Был он лыс, мешковат, невысокого роста, смотрел на этот мир огромными, выпученными, подслеповатыми глазами, в комнатах передвигался легко, а на улице и сцене, где бывали его вечера, с помощью жены, всегдашнего своего спутника по жизни.
В одну из наших встреч он подарил мне свой первый сборник стихов «Годы», вышедший еще в советской столице в 1963 году, и в наши годы ставший уже библиографической редкостью.

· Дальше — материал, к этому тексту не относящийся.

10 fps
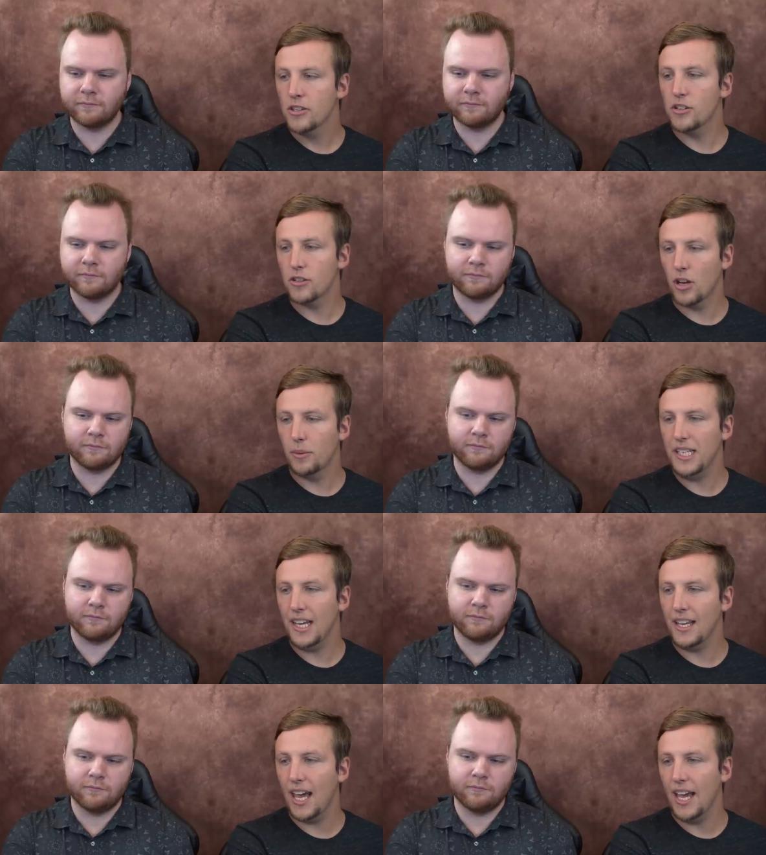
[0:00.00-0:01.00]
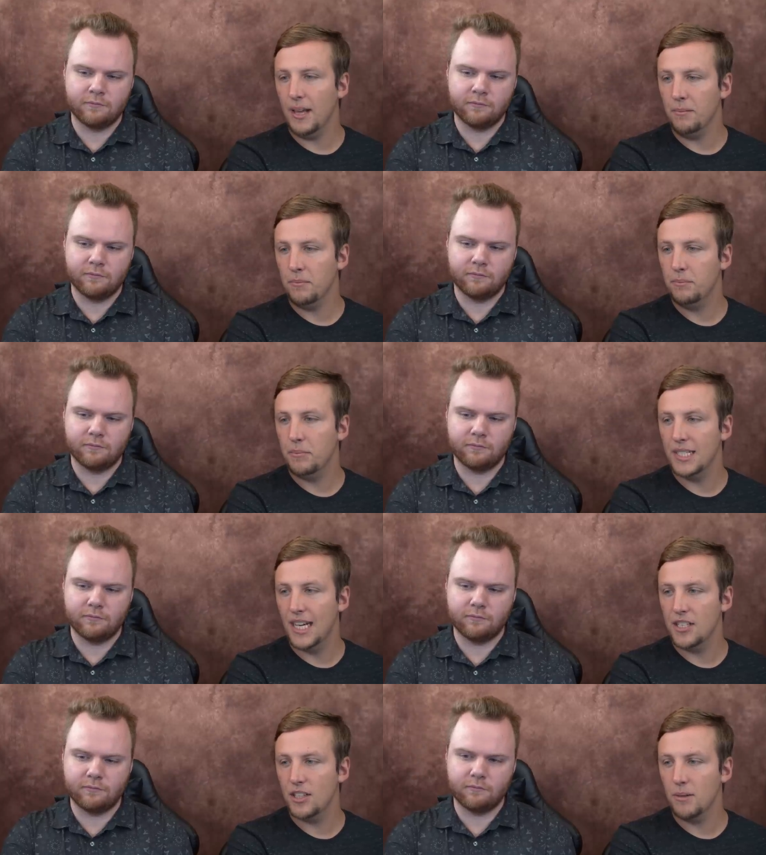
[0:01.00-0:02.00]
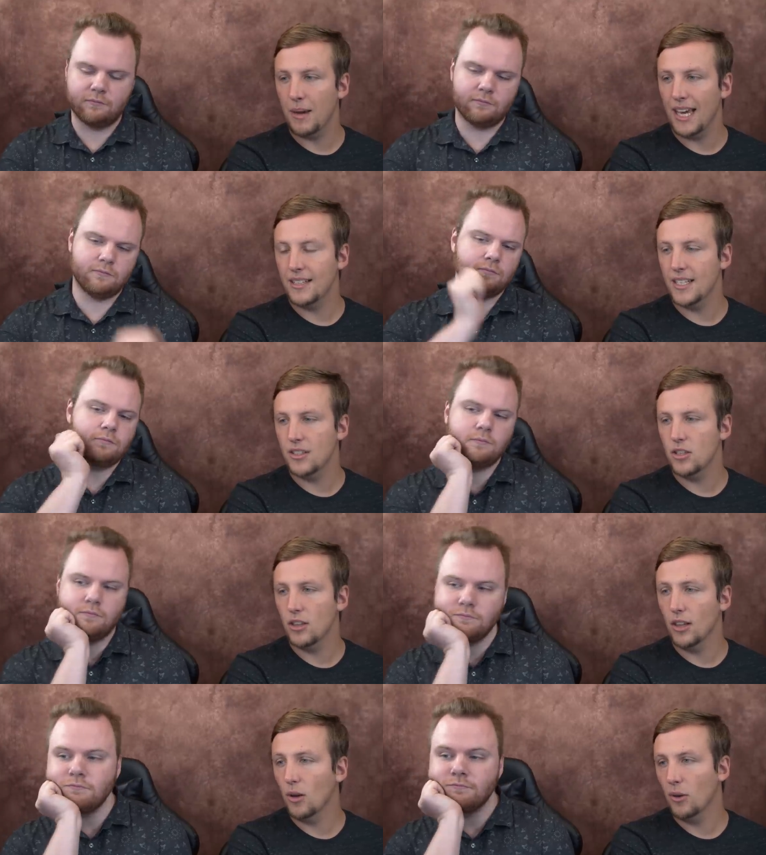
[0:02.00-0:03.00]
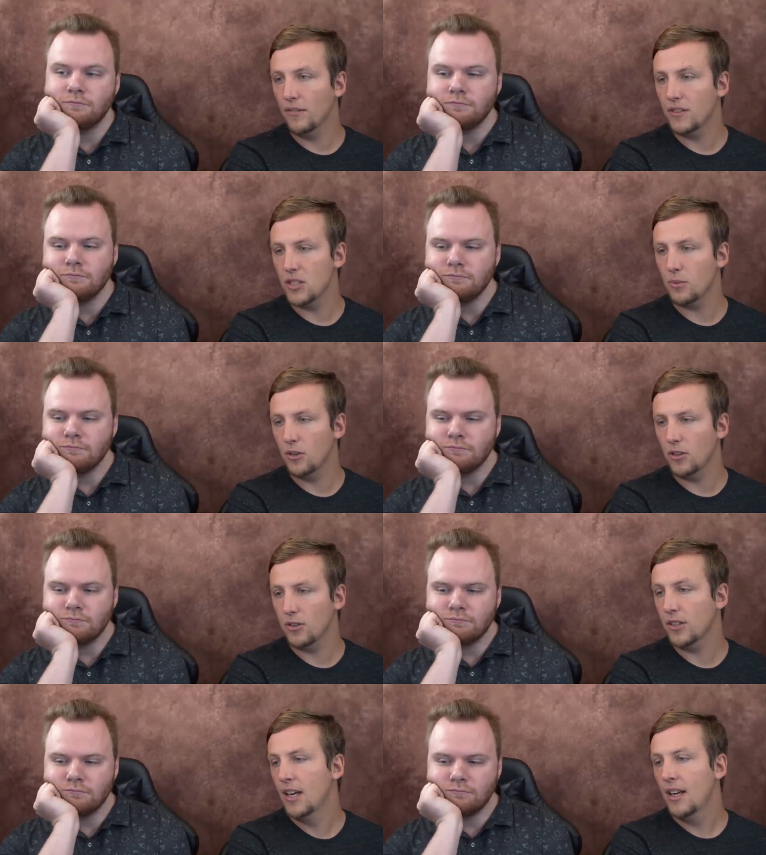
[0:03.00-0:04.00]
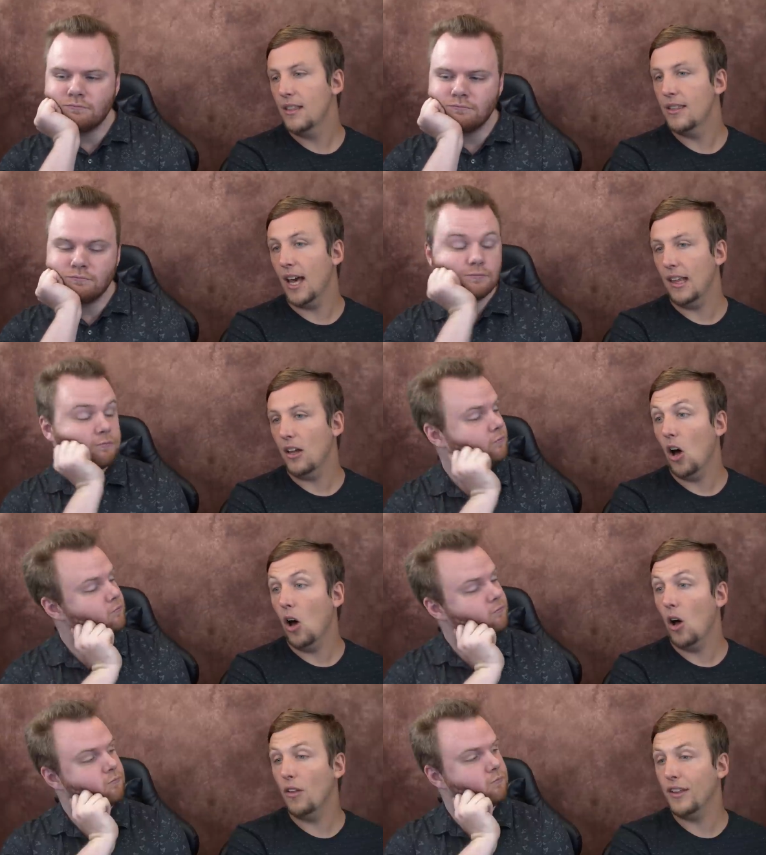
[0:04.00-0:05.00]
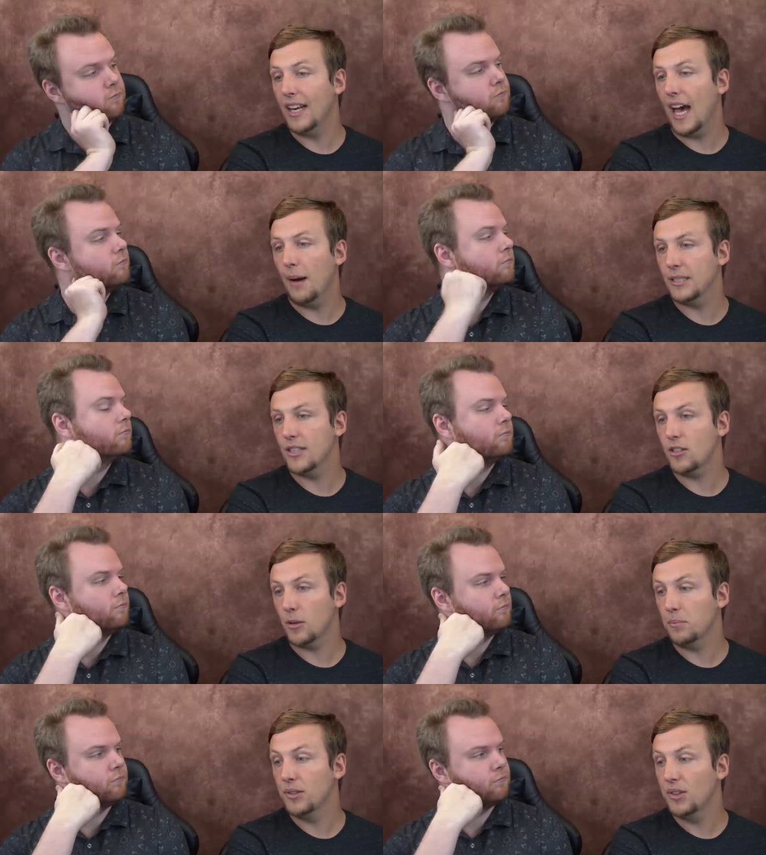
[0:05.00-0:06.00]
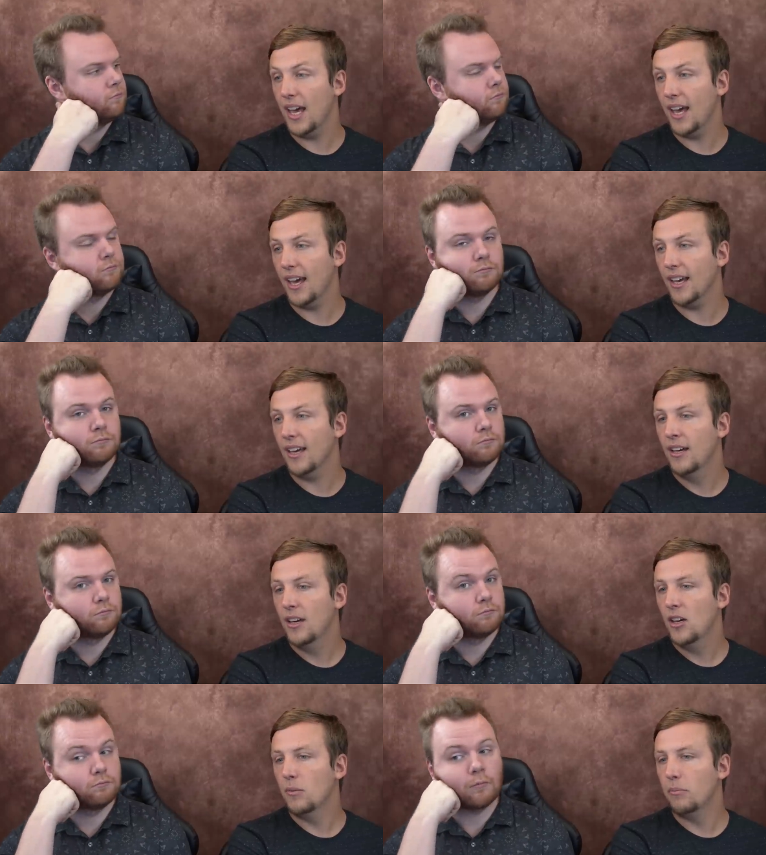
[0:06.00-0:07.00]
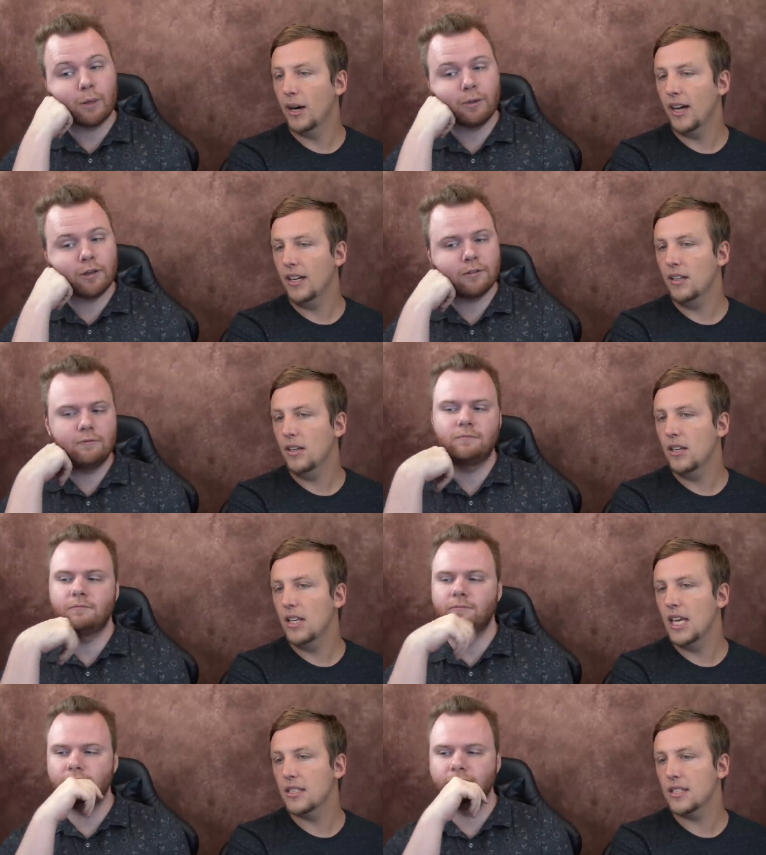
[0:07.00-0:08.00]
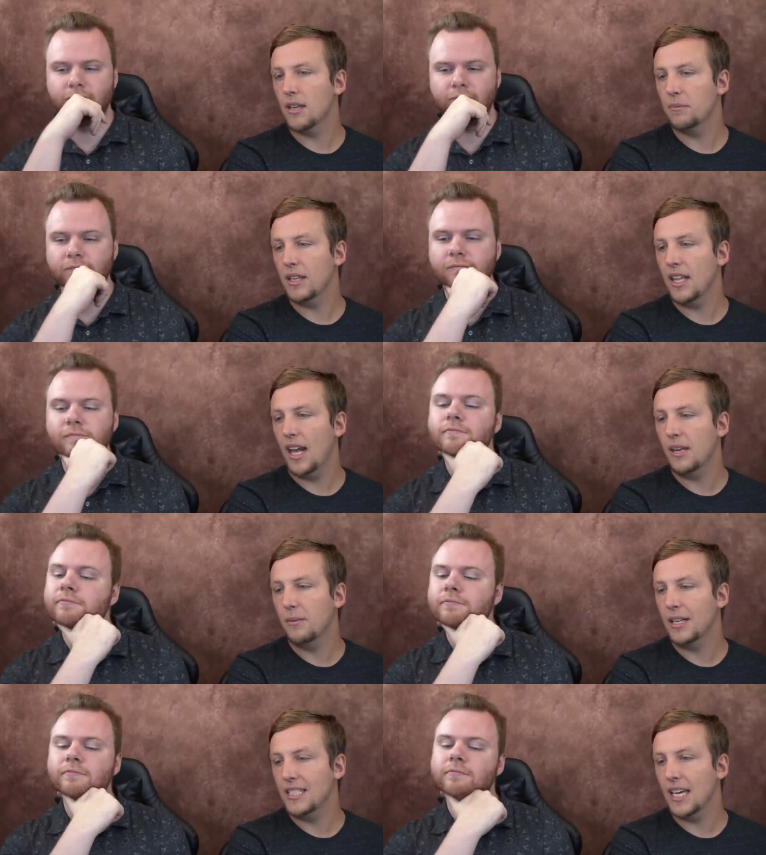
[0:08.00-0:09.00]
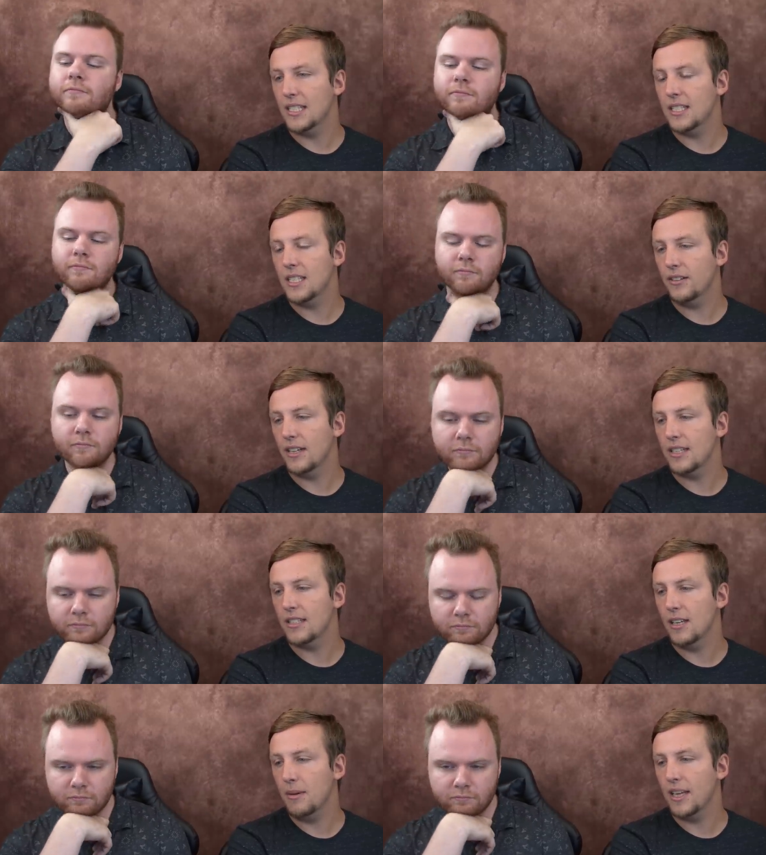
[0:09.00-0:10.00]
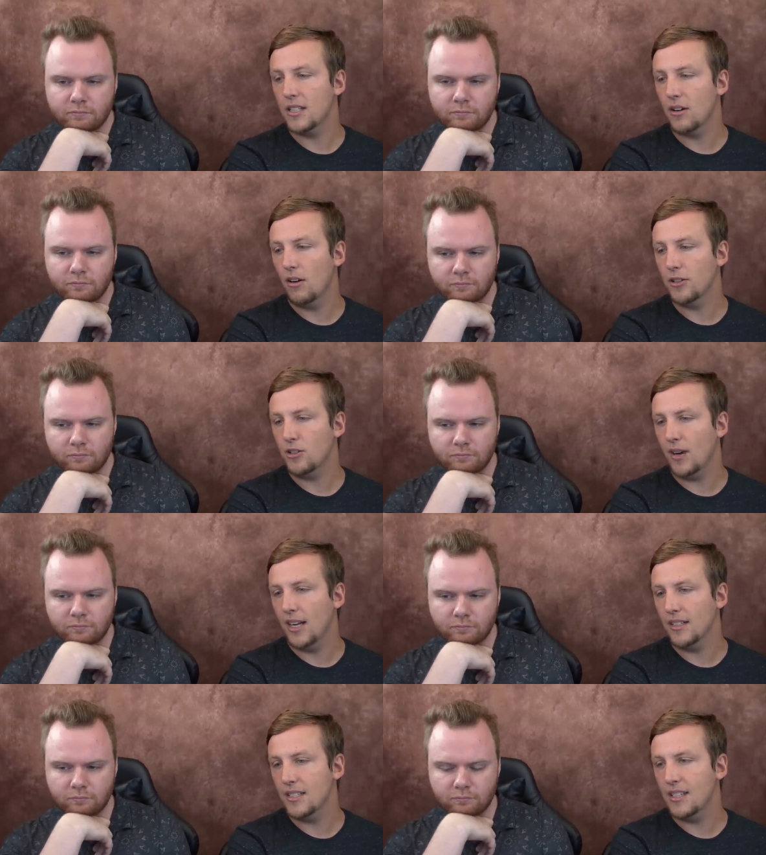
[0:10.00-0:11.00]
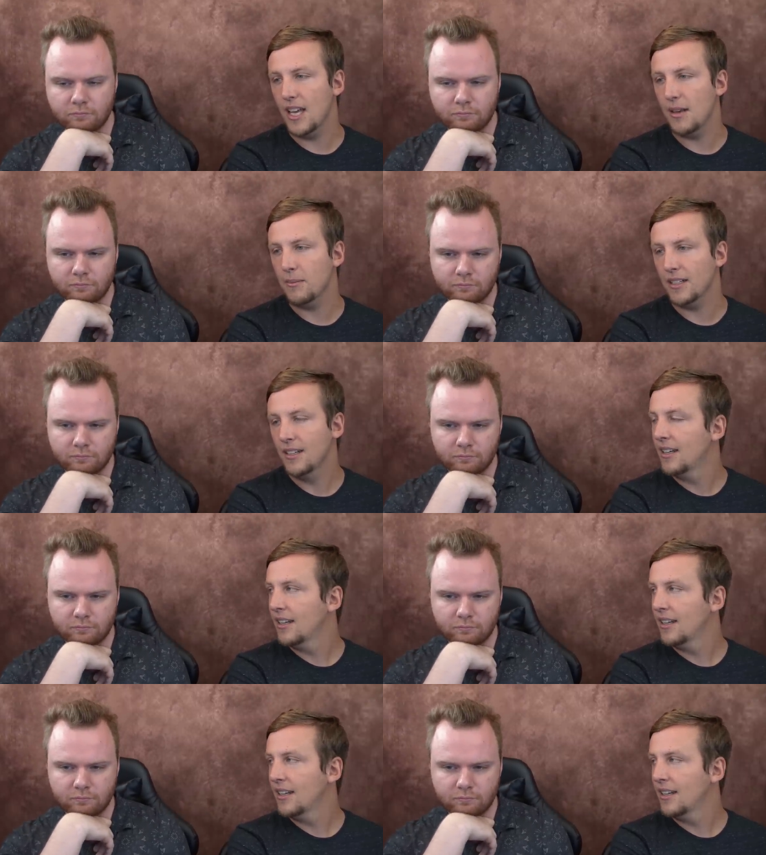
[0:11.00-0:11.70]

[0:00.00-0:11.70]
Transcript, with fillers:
Speaker 1: So there's already a game potentially baked into the lore of this world that all the inhabitants are playing, Maybe. but is it something that anybody takes seriously because they're all trying to scheme and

Слушать его было так же интересно, как и читать. Он внятно формулировал мысли, чаще выслушивал, но иногда перебивал и с неутраченным пылом и энергией буквально набрасывался на собеседника. Будучи прирожденным полемистом, довольно легко сталкивал его с точки зрения на кочку, разбивая в пух и прах сомнительные на его, Коржавина, взгляд, аргументы. И яростно отстаивал свои выношенные взгляды по самым разным вопросам – начиная с еврейского и русского и заканчивая трансцендентальными.

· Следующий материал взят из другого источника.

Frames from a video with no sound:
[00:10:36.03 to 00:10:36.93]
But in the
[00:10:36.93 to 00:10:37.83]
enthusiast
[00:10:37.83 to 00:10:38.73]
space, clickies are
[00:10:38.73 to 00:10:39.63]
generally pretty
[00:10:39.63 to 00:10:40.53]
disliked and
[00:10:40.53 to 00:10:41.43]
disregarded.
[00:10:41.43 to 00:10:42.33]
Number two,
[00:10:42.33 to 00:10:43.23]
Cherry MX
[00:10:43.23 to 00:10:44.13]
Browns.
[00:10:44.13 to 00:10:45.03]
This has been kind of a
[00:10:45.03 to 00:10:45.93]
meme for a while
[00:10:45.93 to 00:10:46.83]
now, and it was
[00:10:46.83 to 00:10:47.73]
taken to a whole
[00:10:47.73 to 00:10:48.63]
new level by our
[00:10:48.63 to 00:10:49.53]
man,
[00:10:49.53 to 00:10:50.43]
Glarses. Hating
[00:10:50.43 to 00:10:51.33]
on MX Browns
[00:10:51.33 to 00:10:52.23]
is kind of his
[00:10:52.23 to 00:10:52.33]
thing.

Есть такое выражение – врет как очевидец.
Обычно им – и вполне справедливо — укоряют недостоверных мемуаристов, которые через 20-30 лет вместо правдивого изложения событий излагают их непроверенные версии, дают прямую речь людей, с которыми приходилось встречаться, без всяких ссылок на дневники, записки и т.д.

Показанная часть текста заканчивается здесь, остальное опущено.